I was thinking about that paper referenced in my "Where did the Universe come from? Part 3" post yesterday.
Particularly the quote:
The implication of such a description, as we have suggested in Section (1), is that Poincare recurrences are inevitable. Starting in a high entropy, “dead” configuration, if we wait long enough, a fluctuation will eventually occur in which the inflaton will wander up to the top of its potential, thus starting a cycle of inflation, re–heating, conventional cosmology and heat death.
Before I go on, I have to say that this is all idle speculation. I am not an expert on this. I may have completely misunderstood the paper. I do not believe this is the absolute, final truth. It's just idle speculation.

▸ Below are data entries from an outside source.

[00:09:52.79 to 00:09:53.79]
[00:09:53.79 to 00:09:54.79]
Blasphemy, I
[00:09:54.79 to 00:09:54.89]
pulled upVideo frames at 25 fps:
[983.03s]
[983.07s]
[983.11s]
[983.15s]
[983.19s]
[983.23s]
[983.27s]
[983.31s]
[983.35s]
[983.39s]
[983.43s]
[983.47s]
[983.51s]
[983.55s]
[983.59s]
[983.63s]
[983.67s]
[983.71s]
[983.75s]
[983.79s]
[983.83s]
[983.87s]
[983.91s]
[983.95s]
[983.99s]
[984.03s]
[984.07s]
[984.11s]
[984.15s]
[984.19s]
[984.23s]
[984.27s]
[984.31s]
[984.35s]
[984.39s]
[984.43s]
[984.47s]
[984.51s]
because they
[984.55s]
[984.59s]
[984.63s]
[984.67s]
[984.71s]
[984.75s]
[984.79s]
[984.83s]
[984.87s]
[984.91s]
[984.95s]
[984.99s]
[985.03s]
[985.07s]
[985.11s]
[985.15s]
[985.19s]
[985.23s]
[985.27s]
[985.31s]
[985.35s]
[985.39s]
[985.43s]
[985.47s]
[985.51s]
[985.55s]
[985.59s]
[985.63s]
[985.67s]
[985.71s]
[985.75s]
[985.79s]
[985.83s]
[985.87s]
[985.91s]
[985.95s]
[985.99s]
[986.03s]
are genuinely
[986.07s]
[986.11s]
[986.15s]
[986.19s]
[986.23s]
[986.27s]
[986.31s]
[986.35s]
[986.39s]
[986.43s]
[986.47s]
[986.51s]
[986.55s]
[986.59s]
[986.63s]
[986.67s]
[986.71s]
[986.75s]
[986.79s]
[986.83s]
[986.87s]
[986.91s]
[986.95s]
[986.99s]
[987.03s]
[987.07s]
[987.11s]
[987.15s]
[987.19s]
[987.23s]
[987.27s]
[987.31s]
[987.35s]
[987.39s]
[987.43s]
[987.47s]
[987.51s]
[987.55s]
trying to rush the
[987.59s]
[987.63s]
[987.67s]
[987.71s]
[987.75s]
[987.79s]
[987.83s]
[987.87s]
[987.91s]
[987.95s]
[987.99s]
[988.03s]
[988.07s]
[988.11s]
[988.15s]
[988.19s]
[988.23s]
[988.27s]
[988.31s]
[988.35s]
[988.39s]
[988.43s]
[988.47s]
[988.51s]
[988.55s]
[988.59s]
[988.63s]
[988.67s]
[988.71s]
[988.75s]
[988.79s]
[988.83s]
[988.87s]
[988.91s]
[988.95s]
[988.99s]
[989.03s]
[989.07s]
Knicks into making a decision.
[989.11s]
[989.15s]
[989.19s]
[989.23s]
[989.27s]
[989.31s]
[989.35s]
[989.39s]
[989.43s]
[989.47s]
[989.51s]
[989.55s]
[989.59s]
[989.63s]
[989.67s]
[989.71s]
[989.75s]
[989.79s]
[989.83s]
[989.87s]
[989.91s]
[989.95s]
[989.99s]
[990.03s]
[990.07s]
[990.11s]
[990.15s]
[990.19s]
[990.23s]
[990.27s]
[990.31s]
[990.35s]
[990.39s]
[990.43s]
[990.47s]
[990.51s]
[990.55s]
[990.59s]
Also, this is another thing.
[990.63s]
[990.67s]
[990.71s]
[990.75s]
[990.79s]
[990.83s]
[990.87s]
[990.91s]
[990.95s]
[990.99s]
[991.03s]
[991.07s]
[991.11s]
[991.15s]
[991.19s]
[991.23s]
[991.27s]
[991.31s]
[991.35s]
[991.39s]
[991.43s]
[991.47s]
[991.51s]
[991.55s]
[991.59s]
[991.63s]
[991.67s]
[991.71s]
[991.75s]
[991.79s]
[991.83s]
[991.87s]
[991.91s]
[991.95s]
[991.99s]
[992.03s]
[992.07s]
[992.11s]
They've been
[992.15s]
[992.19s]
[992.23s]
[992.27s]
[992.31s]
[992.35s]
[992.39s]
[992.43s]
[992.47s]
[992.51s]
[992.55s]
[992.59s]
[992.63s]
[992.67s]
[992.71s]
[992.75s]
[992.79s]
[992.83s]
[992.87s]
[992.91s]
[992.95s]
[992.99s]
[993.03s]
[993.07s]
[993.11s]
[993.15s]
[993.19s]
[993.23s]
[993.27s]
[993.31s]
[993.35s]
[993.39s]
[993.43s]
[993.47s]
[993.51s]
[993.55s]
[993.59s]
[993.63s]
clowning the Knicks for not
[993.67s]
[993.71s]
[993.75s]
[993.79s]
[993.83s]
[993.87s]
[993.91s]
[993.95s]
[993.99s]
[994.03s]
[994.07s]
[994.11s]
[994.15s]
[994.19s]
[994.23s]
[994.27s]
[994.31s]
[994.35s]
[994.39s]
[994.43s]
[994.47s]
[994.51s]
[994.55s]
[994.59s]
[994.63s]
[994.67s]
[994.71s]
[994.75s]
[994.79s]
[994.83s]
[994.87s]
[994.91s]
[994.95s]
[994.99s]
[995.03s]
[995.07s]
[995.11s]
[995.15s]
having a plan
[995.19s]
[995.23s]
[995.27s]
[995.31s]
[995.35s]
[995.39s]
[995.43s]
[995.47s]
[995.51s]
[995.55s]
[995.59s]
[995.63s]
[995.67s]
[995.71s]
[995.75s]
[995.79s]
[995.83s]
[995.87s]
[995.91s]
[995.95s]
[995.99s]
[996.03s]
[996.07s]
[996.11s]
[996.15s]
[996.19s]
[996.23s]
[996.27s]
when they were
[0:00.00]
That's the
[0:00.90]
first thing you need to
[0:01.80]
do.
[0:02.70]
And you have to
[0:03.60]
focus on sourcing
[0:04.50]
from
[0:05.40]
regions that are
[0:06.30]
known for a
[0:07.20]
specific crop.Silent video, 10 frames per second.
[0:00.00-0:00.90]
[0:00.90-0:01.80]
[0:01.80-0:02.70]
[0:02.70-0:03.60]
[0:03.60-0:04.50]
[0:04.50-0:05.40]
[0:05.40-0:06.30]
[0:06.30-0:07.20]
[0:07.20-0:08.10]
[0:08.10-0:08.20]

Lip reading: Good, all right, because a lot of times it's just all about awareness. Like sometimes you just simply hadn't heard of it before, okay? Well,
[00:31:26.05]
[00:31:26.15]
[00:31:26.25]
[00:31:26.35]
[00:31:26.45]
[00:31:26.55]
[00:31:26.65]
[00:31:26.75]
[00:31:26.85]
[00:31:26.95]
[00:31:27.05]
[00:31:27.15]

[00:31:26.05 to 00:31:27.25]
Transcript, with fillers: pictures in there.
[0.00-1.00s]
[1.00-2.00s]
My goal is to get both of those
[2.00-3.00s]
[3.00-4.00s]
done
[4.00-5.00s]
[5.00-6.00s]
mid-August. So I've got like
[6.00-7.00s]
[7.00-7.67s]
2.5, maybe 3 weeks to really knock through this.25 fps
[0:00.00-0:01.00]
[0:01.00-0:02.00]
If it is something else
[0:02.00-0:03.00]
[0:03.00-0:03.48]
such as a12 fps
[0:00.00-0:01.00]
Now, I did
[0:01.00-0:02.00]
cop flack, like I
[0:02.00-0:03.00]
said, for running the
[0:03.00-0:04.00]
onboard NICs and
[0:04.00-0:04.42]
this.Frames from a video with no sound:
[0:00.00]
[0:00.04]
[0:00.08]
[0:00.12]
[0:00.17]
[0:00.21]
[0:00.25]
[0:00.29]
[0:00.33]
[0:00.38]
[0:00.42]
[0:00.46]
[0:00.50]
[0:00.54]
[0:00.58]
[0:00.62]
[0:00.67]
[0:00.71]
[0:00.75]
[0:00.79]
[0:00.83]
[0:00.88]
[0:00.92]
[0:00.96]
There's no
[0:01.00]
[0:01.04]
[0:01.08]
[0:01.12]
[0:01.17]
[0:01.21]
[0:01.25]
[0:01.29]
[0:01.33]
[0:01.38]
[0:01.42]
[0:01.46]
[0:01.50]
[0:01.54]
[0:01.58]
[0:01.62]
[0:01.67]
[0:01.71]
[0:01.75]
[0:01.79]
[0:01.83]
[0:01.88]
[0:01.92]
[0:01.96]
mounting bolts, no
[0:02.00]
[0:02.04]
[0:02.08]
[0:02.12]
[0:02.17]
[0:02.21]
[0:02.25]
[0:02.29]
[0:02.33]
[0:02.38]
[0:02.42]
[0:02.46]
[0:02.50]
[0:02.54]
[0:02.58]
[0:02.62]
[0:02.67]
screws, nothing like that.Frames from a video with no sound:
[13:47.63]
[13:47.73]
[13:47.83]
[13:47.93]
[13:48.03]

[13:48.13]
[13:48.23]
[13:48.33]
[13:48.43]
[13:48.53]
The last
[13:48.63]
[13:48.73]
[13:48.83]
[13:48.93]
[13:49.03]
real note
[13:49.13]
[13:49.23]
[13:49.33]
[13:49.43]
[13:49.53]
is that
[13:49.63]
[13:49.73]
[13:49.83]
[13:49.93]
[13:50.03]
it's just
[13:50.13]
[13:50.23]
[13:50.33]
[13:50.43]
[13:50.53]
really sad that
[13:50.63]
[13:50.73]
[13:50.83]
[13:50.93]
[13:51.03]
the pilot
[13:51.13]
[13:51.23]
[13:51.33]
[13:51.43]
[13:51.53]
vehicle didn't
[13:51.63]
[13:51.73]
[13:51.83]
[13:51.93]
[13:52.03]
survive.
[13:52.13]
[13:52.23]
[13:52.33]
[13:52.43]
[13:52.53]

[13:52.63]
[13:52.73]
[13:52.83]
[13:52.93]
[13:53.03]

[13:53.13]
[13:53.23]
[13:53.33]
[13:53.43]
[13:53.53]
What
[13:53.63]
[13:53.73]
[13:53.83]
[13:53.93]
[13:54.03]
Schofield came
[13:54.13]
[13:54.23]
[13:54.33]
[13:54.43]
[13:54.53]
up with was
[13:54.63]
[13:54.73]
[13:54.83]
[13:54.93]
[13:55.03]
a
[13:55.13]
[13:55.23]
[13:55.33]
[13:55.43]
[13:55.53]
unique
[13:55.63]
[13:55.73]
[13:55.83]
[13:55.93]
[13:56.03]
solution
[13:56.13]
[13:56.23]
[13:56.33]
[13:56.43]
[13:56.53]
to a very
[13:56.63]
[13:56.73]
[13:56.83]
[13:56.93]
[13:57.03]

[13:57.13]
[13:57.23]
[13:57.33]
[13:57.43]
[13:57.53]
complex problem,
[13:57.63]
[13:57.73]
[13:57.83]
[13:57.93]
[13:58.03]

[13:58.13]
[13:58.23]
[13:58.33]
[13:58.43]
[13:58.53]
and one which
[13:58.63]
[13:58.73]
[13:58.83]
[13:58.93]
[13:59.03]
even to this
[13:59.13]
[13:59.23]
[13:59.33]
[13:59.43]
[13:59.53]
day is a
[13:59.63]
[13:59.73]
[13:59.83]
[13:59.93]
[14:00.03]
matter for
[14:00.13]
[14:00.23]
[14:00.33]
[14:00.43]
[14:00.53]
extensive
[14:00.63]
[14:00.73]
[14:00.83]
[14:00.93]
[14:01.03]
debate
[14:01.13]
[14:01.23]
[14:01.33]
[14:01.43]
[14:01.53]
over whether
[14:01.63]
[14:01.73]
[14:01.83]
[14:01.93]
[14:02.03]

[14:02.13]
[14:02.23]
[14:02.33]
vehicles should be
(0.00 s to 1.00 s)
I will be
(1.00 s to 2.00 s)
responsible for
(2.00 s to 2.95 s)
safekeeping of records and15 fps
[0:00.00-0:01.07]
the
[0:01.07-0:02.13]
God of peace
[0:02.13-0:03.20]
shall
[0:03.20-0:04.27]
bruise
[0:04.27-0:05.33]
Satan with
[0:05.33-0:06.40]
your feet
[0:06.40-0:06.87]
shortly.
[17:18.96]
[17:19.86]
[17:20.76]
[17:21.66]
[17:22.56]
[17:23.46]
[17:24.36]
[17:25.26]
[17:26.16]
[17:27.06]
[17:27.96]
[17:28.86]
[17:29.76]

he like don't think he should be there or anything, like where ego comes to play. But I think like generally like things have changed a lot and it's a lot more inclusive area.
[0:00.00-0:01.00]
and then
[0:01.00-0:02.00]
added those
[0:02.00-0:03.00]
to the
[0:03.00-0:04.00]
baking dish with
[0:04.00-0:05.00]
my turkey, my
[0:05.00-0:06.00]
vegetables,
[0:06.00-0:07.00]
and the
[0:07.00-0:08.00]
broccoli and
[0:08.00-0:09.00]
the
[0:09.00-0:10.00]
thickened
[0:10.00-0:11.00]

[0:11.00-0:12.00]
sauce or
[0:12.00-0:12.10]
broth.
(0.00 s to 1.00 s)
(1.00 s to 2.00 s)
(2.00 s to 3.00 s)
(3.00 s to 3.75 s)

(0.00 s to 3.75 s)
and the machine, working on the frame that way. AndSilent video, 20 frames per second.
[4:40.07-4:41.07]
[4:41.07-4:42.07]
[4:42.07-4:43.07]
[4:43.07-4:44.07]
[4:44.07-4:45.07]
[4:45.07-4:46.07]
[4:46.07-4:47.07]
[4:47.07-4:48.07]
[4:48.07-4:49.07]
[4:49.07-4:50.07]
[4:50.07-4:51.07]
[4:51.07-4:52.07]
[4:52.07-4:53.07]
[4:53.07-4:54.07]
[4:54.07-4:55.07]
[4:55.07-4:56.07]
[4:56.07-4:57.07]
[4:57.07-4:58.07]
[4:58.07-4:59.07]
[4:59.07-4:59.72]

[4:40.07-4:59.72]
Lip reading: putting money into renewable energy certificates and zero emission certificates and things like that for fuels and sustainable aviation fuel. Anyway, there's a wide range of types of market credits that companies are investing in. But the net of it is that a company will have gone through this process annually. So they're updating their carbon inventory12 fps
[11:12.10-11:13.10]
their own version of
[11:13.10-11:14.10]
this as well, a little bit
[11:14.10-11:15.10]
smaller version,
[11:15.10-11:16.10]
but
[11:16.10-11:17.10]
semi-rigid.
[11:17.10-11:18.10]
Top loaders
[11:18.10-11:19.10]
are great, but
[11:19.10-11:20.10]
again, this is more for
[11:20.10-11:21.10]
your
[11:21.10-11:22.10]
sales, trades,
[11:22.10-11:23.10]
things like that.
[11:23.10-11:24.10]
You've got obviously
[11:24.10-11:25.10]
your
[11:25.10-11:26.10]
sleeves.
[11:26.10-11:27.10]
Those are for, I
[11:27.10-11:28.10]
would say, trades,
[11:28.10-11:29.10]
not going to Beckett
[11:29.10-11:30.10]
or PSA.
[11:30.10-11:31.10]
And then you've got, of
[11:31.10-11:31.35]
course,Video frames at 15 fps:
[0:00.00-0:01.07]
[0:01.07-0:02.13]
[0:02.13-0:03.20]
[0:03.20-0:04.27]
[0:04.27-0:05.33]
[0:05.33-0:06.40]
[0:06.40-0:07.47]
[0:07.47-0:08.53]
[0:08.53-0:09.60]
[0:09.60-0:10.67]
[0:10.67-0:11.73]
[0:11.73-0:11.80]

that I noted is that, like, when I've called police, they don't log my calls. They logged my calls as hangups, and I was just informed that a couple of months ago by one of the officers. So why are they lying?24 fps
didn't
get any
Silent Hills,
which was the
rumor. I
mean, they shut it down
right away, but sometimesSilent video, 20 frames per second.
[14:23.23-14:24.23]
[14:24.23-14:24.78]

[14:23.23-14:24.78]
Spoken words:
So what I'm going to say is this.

What this seems to be saying is that given a long enough time, the universe will naturally fluctuate from a high entropy state to a low entropy state. If this happens to the entire universe, or even just locally, say a few hundred trillion light-years in diameter (a microscopic dot compared to an infinite space), it would appear to violate 2LoT. I don't know what a Poincare recurrence is, nor do I have the time or ambition to work through the math. Maybe it doesn't.
But anyway, I like the idea of local fluctuations. Each separate fluctuation could be considered its own universe, which nicely incorporates multiple universes hypotheses. A fluctuation would be like the Big Bang, with matter and energy suddenly emerging from nothing. The physics of each universe could be randomly set at the moment of fluctuation. As a universe wound down, it would tend to spread out (expanding universe). Which could lead to interesting consequences if two (or more) of these universes were to intersect. A universe would expand until it was gone, rejoining the background nothingness. No need for expansion/contraction cycles.
This sounds like a rough basis for a science fiction setting. I may try my hand at writing again.